My Google searches went from being from a purpose of giving myself greater excitement about my trip, to a purpose of checking every possible thing that could go wrong. I looked at Google Maps Street View to see if there were any dodgy roads. I googled crime statistics for Phoenix and Las Vegas. I searched for local wildlife, increasingly terrified of rattlesnakes, scorpions, spiders, and various bitey things. I looked for statistics of accidents at the Grand Canyon, and how many people fell over the edge. I even tried to google the distance from my accommodation to the edge of the canyon, in case there was a landslide.
None of these searches came back with anything I should’ve been specifically alarmed about, but in my mind, I was convinced that I was on a one-way death cruise.
I was now in August, a month before my scheduled departure. I developed a constant anxiousness; I couldn’t get my perceived imminent demise out of my head. I broke down in tears in the bathroom of my workplace when it got too much. I was permanently exhausted. I spoke to my parents, who still give me the best advice out of anyone I know; they were obviously concerned but reiterated that I’d been nervous before my previous transatlantic trips. I still couldn’t accept that I would get on the plane and be okay. I would undoubtedly be ill, I thought, not noticing that I was making myself more ill from from the irrationality of my worries.
Eventually, I couldn’t take any more. Two weeks before departure, I went to my local travel agent, where I’d booked the trip, laid down my paperwork, and asked if I could cancel it. She looked me in the eyes.
“Is there something wrong? Do you have a medical condition which makes you unable to travel?”
I was tempted to make something up, and still seem like a pro traveller who was unlucky this time. But I couldn’t. And I think at that point, I realised how fully in the grip of anxiety I was, but I still couldn’t do anything about it.
“I just can’t do the flight,” I replied truthfully, stomach sinking.
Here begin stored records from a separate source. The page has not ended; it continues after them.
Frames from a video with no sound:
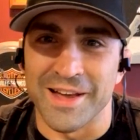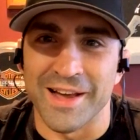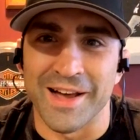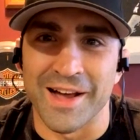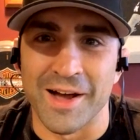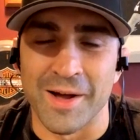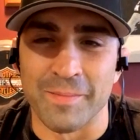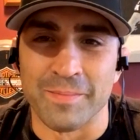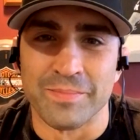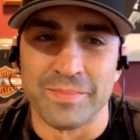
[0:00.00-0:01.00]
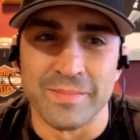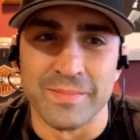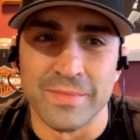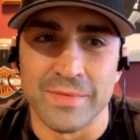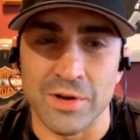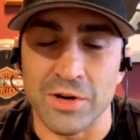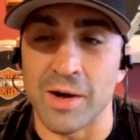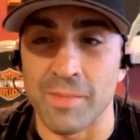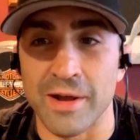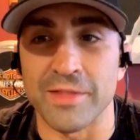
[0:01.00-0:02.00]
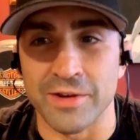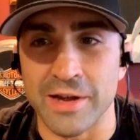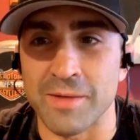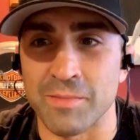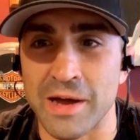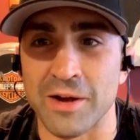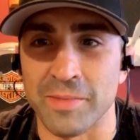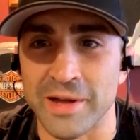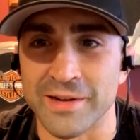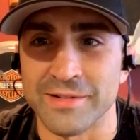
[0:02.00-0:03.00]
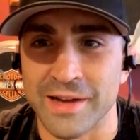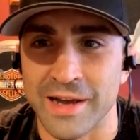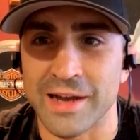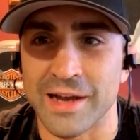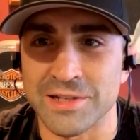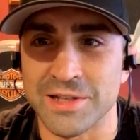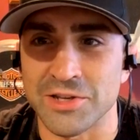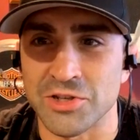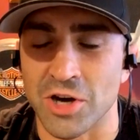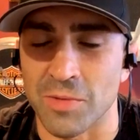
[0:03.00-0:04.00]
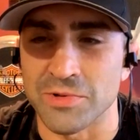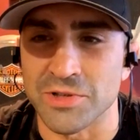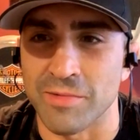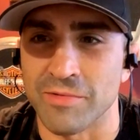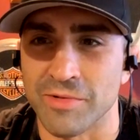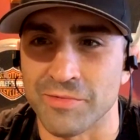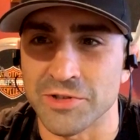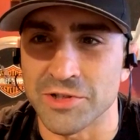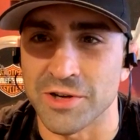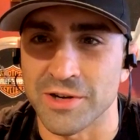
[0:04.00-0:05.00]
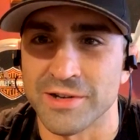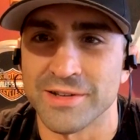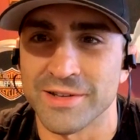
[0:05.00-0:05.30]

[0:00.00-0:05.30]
They're coming up. They're getting better, man. I got to stay sharp with some of them for sure.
She looked at me sympathetically, and called the coach trip company to cancel, and see how much money I could get back from what I’d already paid. After some initial conversation and wrangling, she held the phone to her shoulder, and looked at me.
“Because you’re cancelling so close to departure, you’re not entitled to receive any money back. So that’ll be a loss of the full £1500. Are you sure you want to cancel?”
Somehow, through the ringing noise in my ears, a sick feeling in my stomach, and the shock of the enormity of how much this was costing me both financially and mentally, I heard my own voice.
I went back to work on Monday. I told my colleagues that my trip had tragically been cancelled by the tour operator with barely any reason given, that I had my money back, and that I was disappointed but I’d go another time. I told the same story to everyone who wasn’t immediate family. I was deeply ashamed of myself, which somehow made the anxiety worse. I still think about it pretty often, and give myself a little mental kick up the backside.
However, the point of this little woeful tale is that I’ve found better ways to cope with anxiety since then. I know that I can do it now; I don’t want to waste any more opportunities like that one. I don’t want more regrets, and miss more fun and exciting journeys. I’ll be sharing the methods that I’ve discovered for coping with anxiety in the coming weeks, but if just one anxious person reads this and thinks “crap, I don’t want to do that”, and it changes their mind when they may have been considering pulling out of a trip, then I’ll be happy.
Has anyone else backed out of travels at the last minute, or been tempted to before going ahead with it, and being really glad you didn’t? Would love to hear your stories in the comments!